In this setup, it’s best to use both Higson Studio and Higson Runtime Rest. It’s a good idea to allocate Higson to a separate namespace. To ensure service discovery within a single namespace, you can add an ExternalName service to the application namespace, like this:
---
kind: Service
apiVersion: v1
metadata:
name: higson
namespace: app-dev
labels:
app.kubernetes.io/part-of: app
spec:
type: ExternalName
externalName: higson-runtime-rest.higson-dev.svc.cluster.local
ports:
- port: 8080
For proper requests and limits settings, the initial recommended values are:
Higson Studio:
- Requests:
- Memory: 1 Gi,
- CPU: 200 m.
- Limits:
- Memory: 4 Gi,
- CPU: none.
Higson Runtime Rest:
- Requests:
- Memory: 1 Gi,
- CPU: 200 m..
- Limits:
- Memory: 4 Gi,
- CPU: none.
Summary
In this article, I have outlined how to deploy Higson rules engine along with Studio and how to integrate it with your applications. The deployment process is straightforward, requiring only attention to proper addresses and network traffic. By default, Higson should not be exposed to the public internet; however, due to the various supported authentication methods, it can be made accessible outside the internal network. Regardless of the deployment and integration method you choose, I recommend thoroughly reading the documentation, as it provides answers to most questions.

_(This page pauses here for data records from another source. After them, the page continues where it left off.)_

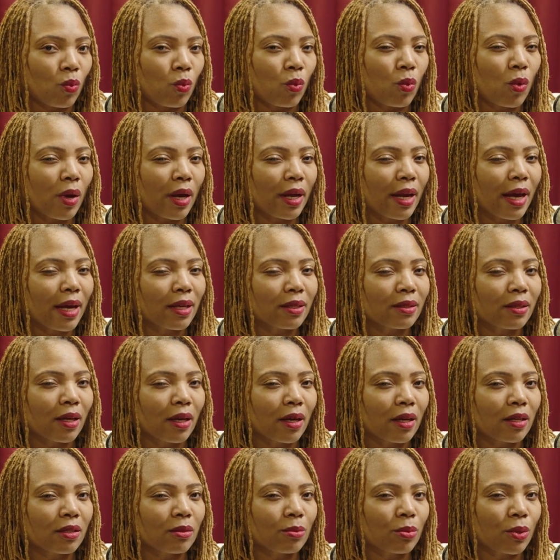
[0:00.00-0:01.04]
what has
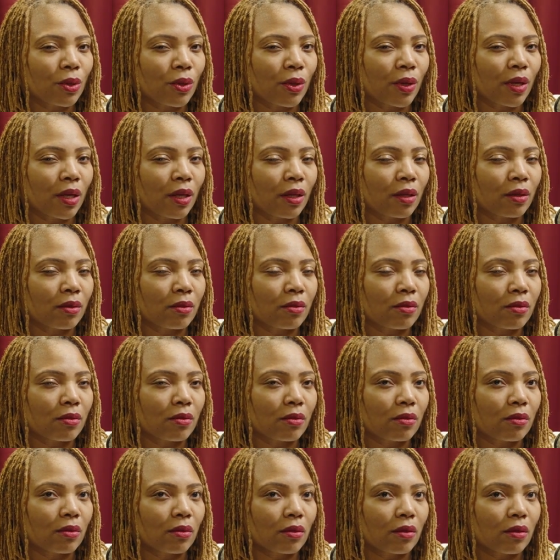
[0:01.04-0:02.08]
that
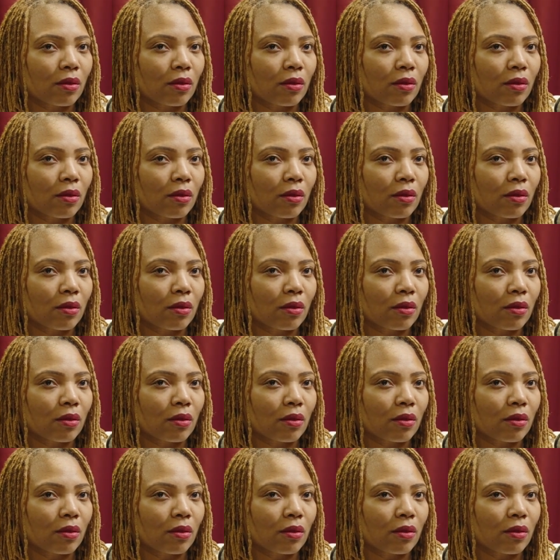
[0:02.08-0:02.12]
experience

Using business rules engine like Higson provides flexibility in building business applications. We can shift the configuration burden to this tool, thereby lightening the load on the application being developed. In my opinion, it’s crucial to carefully consider which parameters to offload to Higson and how to construct the domain. A bit of good planning can pay off significantly when developing and maintaining systems that rely on data from Higson.